Fluoride could soon be added to most of the country's drinking water, with the Prime Minister promising to pass a Bill that's been on hold for nearly four years.
It came alongside another dental promise on Wednesday: giving preschoolers free toothbrushes.
More than 5000 children and teenagers have dental surgery under general anaesthetic yearly for preventable problems. Dental decay is the most common chronic health condition in New Zealand, and much more common for the poor - children in the most deprived neighbourhoods are six times more likely to be missing teeth.
David Wallbridge of Family Teeth Matters says New Zealand is in the middle of a "decay epidemic".
The Bill would give water fluoridation powers to District Health Boards and likely extend water fluoridation from 50 percent of the country to at least 85 percent.
The Prime Minister was told it was “the most cost-effective action the Government can take to improve child and adolescent oral health, particularly for those in poverty”.
Passing the Bill could save more than $600 million over 20 years, and the National Party supports the change.
On Wednesday, the Prime Minister appeared to blame former Deputy Prime Minister Winston Peters - and promised to get it done.
"We didn't have the support for it in the last Government... we've got the numbers now and the Minister is doing work on it," she said.
But the National Party says that's rubbish, as it would've helped pass the Bill.
"[It's] hard to explain why this is taking so long," National's deputy leader Dr Shane Reti says. "Why can't this be delivered - you've got two of the main parties agreeing this is important."
Also in the Prime Minister's briefing was a recommendation to give all preschoolers free toothbrushes and toothpaste.
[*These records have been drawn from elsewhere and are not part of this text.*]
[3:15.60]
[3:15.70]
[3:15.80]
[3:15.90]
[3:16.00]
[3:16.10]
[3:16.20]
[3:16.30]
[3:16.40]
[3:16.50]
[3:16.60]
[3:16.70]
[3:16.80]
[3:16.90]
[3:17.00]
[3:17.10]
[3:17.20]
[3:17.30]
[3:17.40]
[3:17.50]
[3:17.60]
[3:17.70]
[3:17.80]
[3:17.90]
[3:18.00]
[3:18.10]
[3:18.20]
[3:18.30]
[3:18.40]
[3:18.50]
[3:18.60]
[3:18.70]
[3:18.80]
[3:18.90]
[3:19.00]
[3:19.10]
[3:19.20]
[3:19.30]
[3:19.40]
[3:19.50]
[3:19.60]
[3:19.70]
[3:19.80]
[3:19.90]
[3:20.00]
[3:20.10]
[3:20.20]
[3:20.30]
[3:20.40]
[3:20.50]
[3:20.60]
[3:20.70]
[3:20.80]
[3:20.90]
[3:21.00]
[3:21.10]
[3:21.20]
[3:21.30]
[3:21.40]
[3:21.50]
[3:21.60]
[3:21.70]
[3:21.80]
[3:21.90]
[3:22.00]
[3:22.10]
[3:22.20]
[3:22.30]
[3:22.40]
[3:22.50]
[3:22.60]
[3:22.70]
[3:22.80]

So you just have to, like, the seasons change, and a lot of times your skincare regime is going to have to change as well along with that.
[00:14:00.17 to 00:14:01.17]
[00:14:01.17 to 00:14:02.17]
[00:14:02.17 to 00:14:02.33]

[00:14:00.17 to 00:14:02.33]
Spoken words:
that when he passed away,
It's been a success overseas, and the Ministry of Health put aside $2.5 million a year for it.
A similar programme in Scotland was successful, returning £7.34 for every £1 spent after 10 years.
On Wednesday came a promise it'll happen.
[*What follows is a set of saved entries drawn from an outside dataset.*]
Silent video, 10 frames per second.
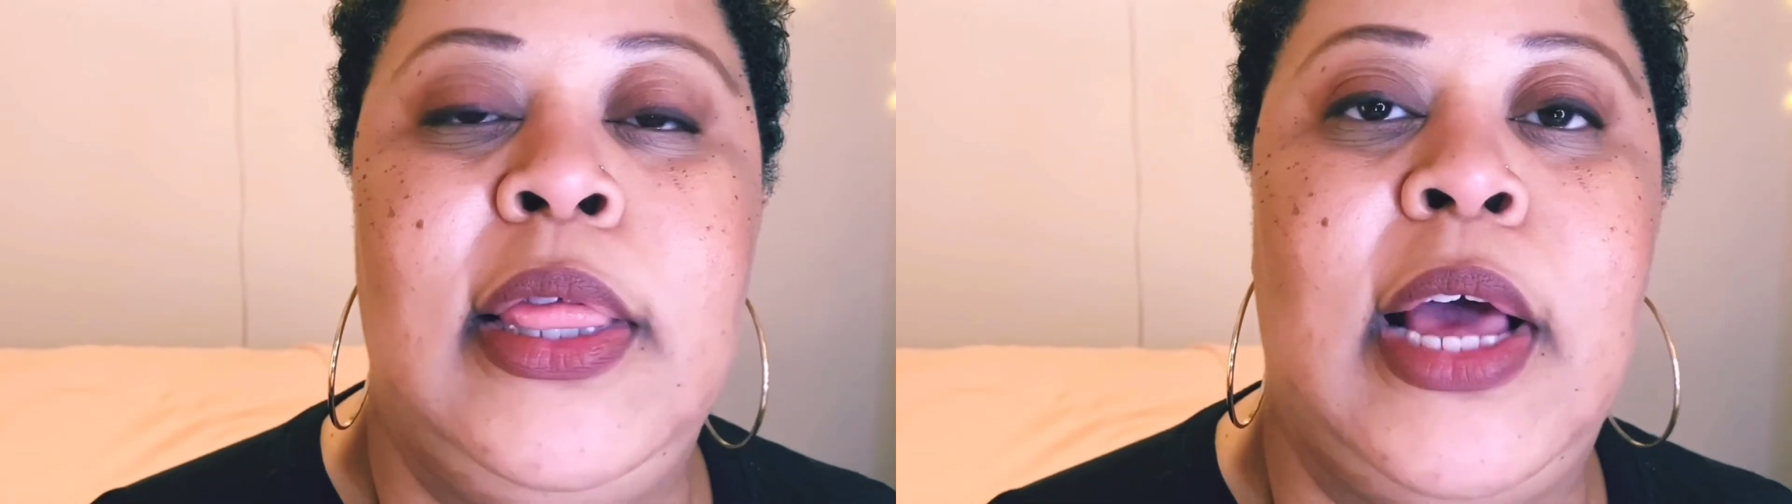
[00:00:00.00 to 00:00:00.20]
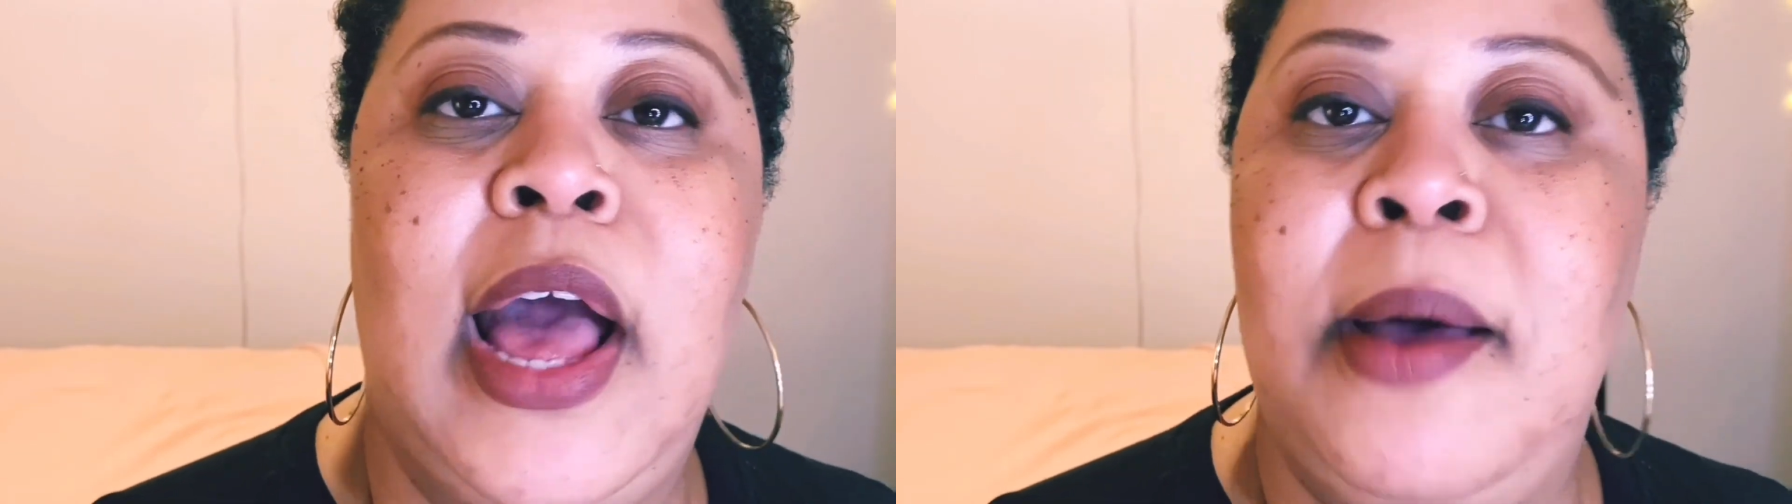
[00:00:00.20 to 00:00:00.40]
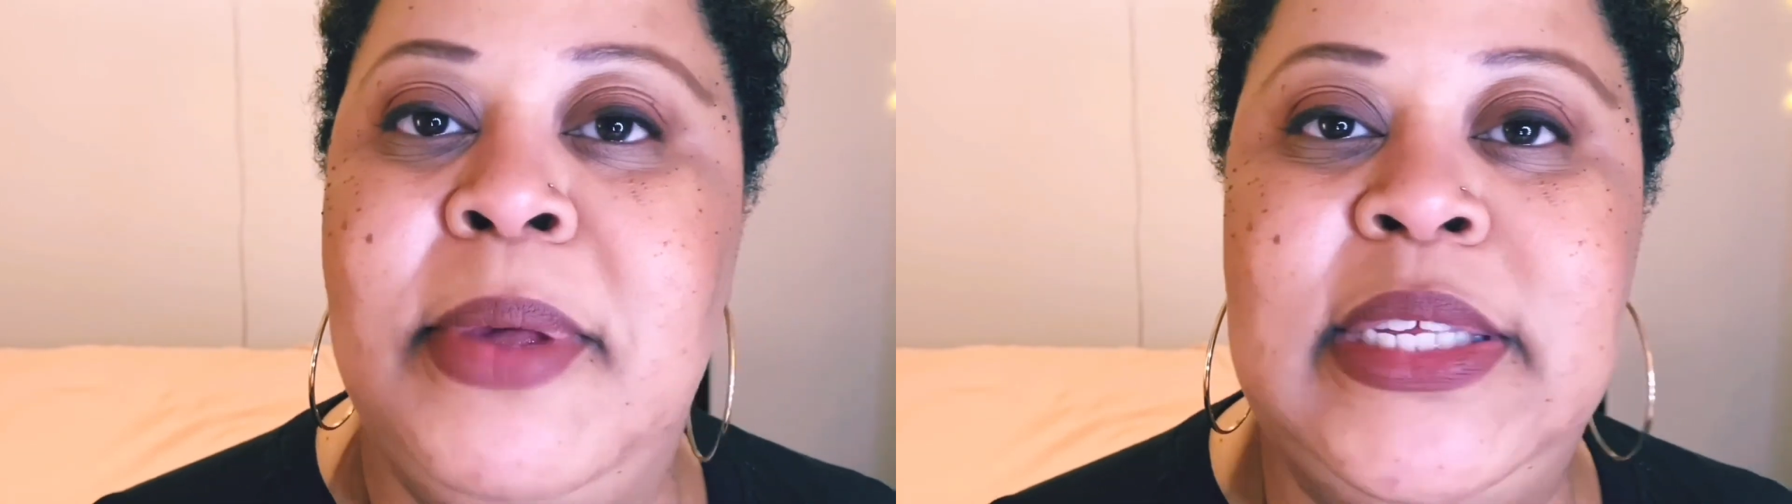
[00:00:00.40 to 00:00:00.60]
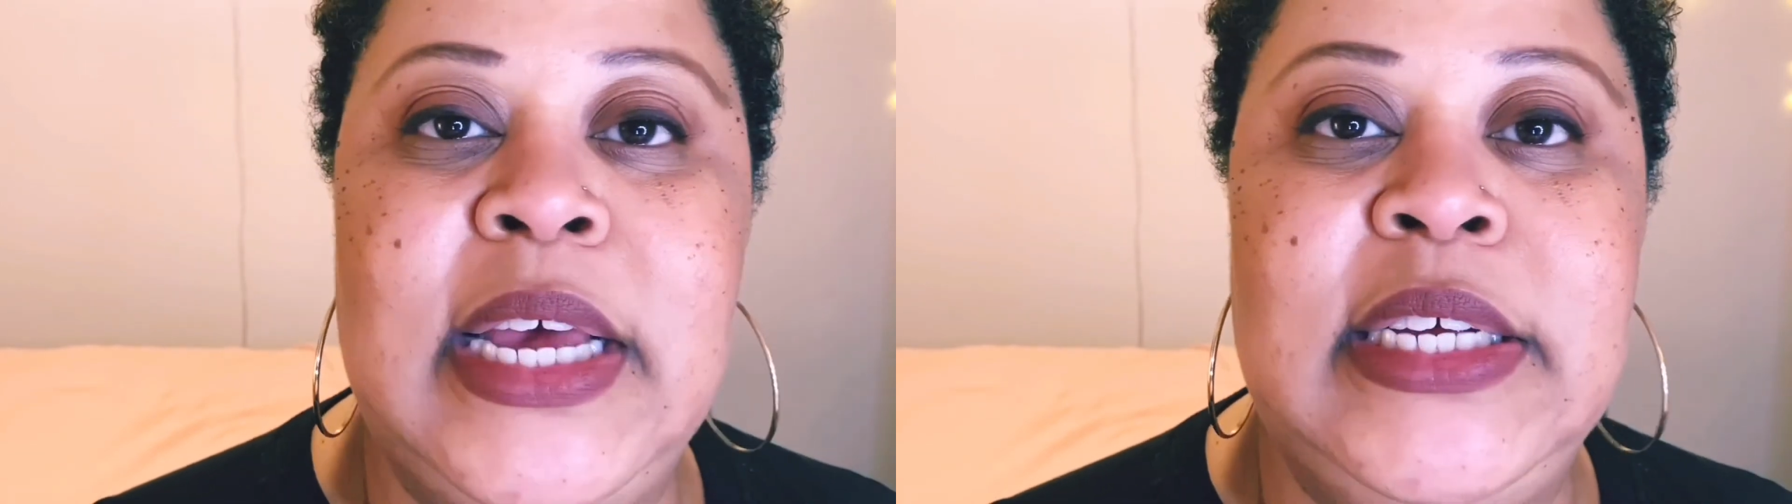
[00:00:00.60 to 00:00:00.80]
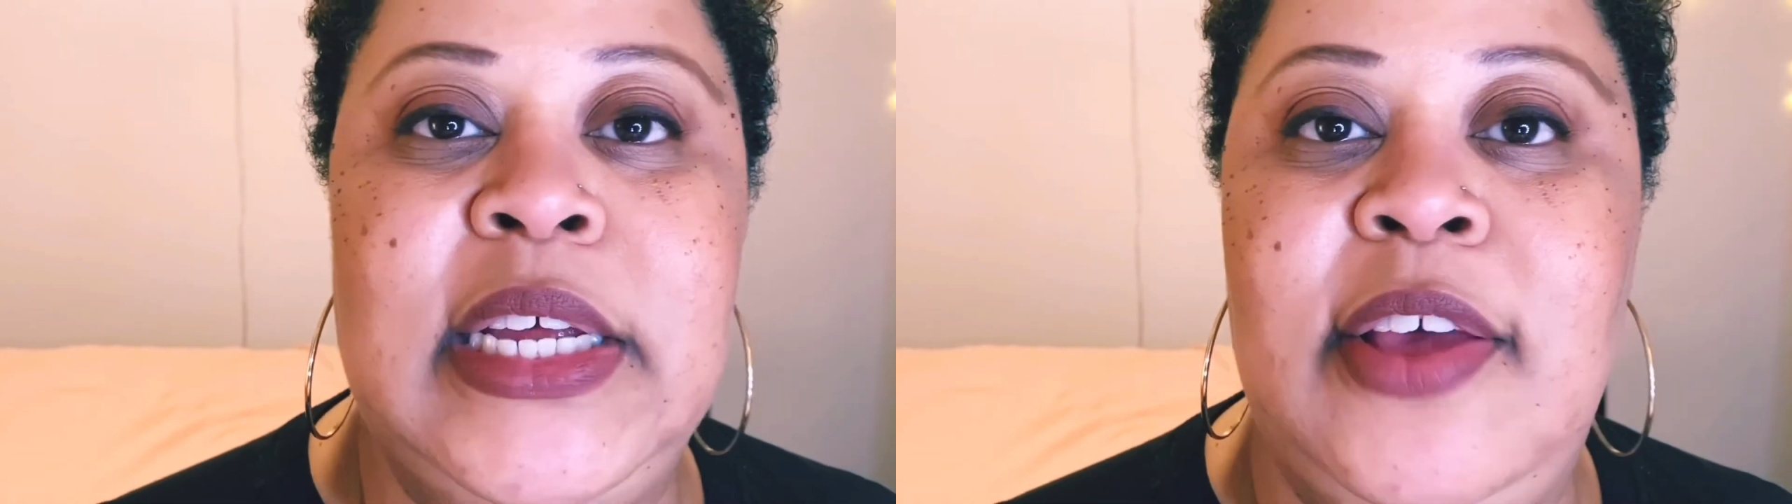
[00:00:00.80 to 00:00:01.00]
the comment
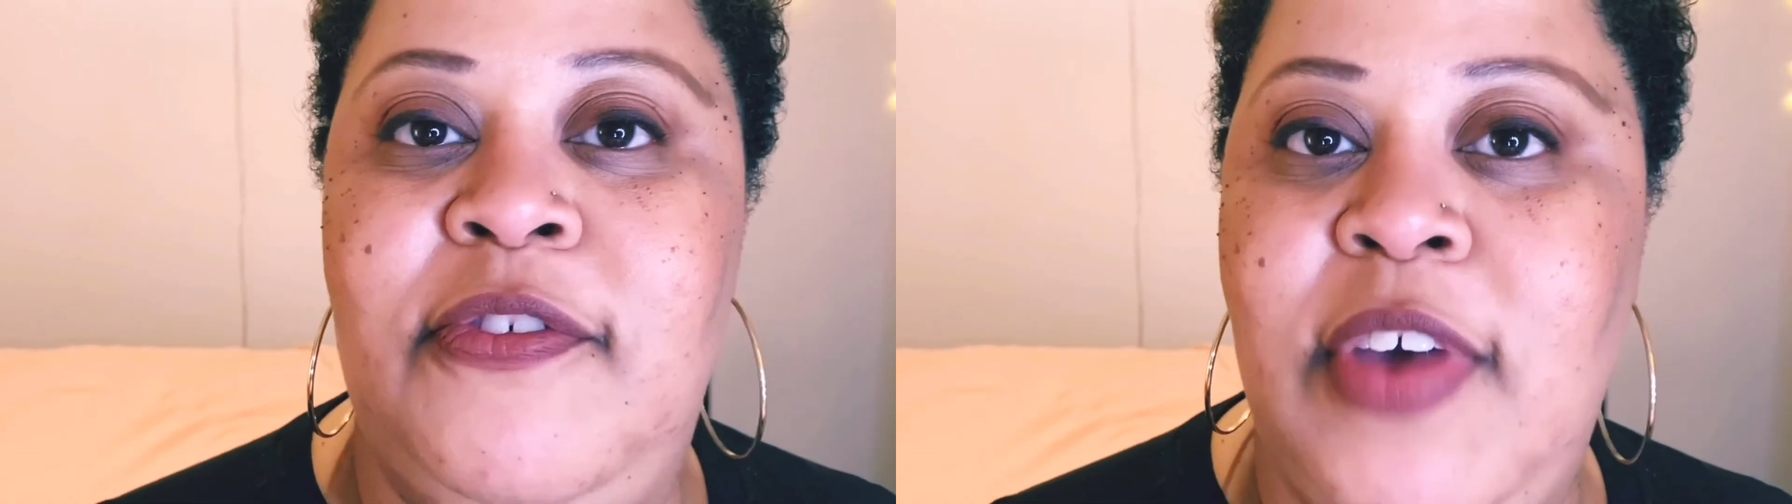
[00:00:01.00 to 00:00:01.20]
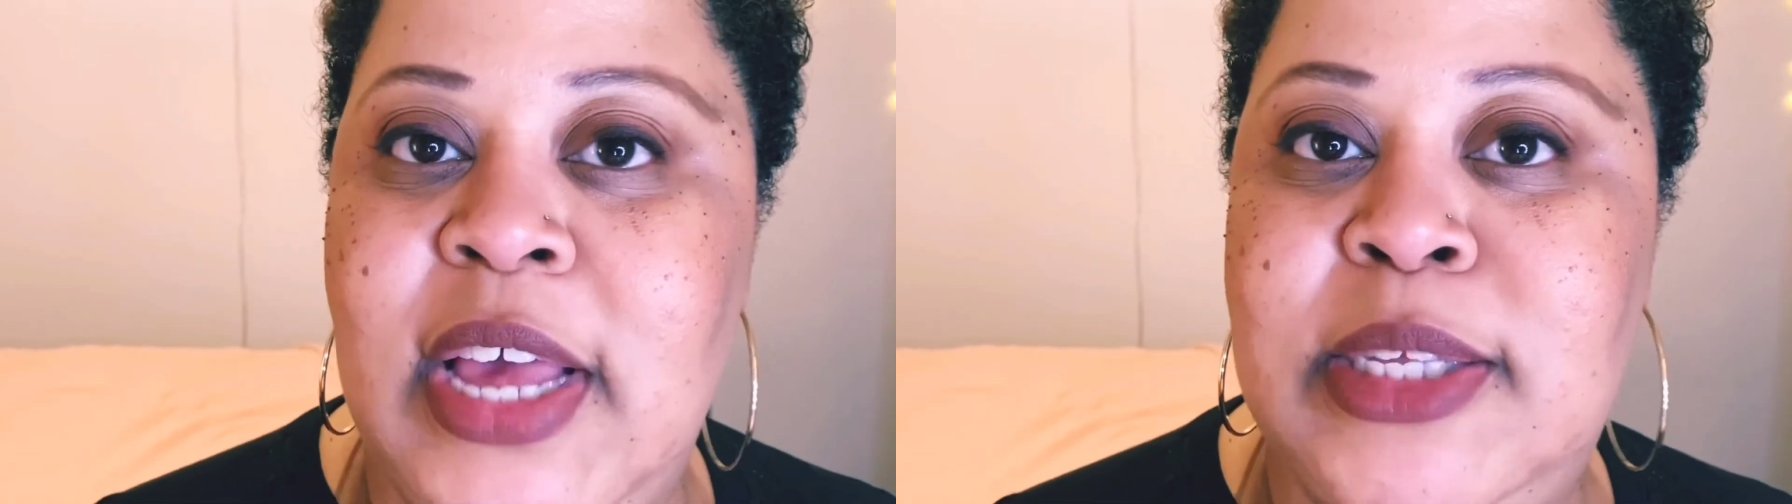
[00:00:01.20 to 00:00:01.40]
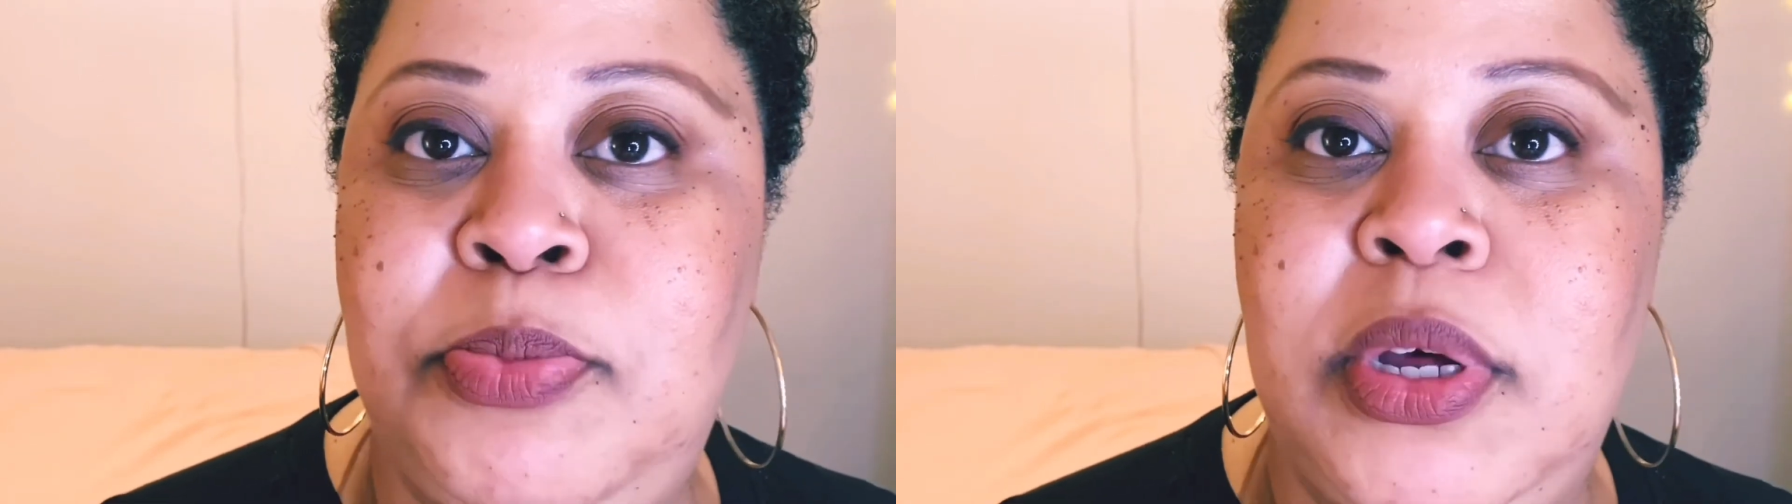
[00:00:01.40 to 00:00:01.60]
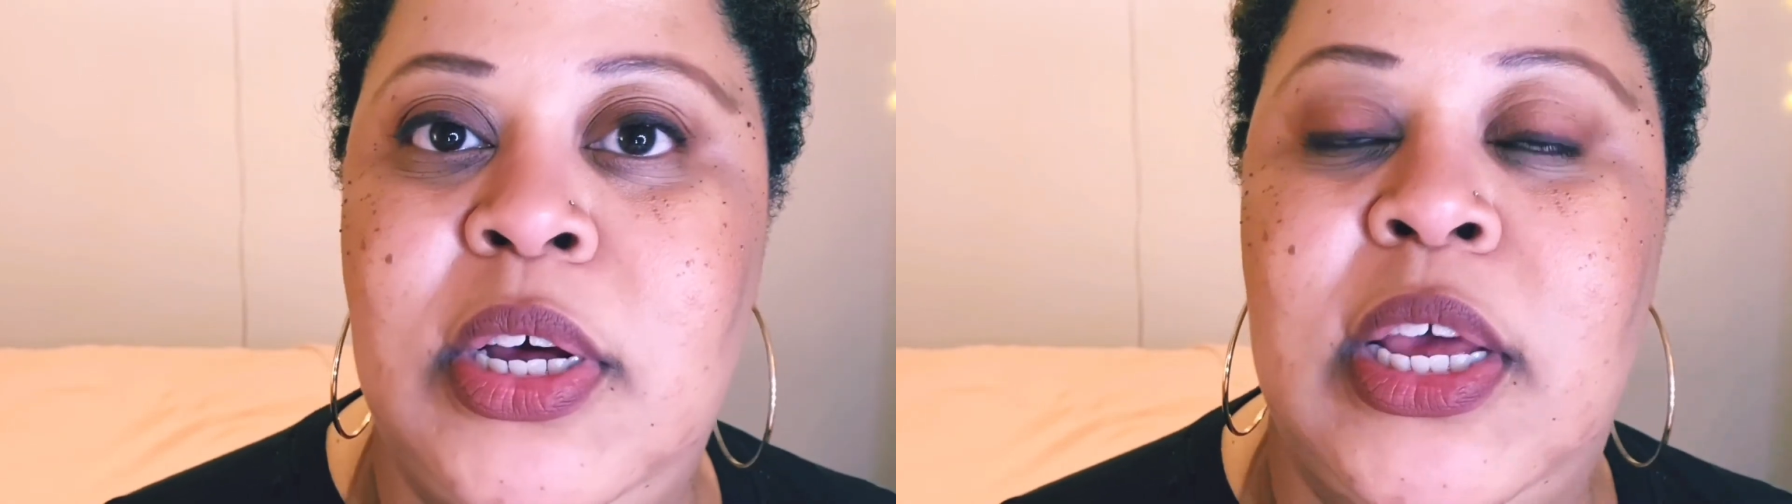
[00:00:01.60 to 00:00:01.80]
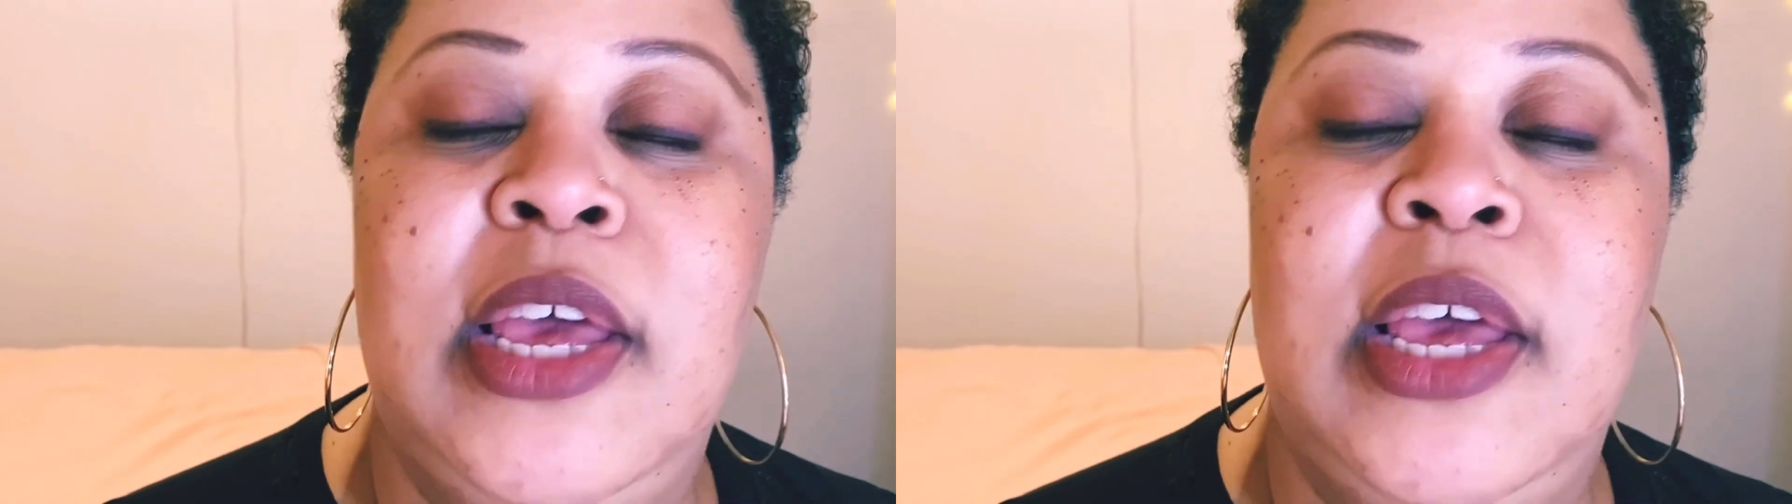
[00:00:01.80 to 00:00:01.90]
section in Facebook,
"That project work is underway now," Ardern said. "As I understand they're going through a procurement process, so I hope to see some progress on that fairly shortly."
But there's nothing when it comes to another key recommendation - Labour's election promise of increasing beneficiaries' dental grants from $300 to $1000.
The Minister for Social Development Carmel Sepuloni says there's no real timeframe on delivery - just "sometime this term".
"This term we will deliver on our manifesto commitment to increase dental health grants, ensuring those on low incomes are supported to cover the actual cost of dental care," Carmel Sepuloni, the Minister for Social Development and Employment, said in a statement.
Other recommendations made include extending oral health care past the current age of 17, which Newshub has revealed could cost as little as $148 million for a targeted package, providing dental care to pregnant woman and low-income families, “strengthening cross-agency efforts”, working with DHBs to reduce regional variations in outcomes, and ultimately reviewing the ageing 2006 strategy Good Oral Health for All, for Life.
The Prime Minister's Office would not say which recommendations the Prime Minister asked officials to look at further.
The briefing comes after Newshub revealed then-Health Minister David Clark chose not to progress any recommendations in a similar briefing in 2018.
New Zealanders spend about $1 billion per year on private dental care.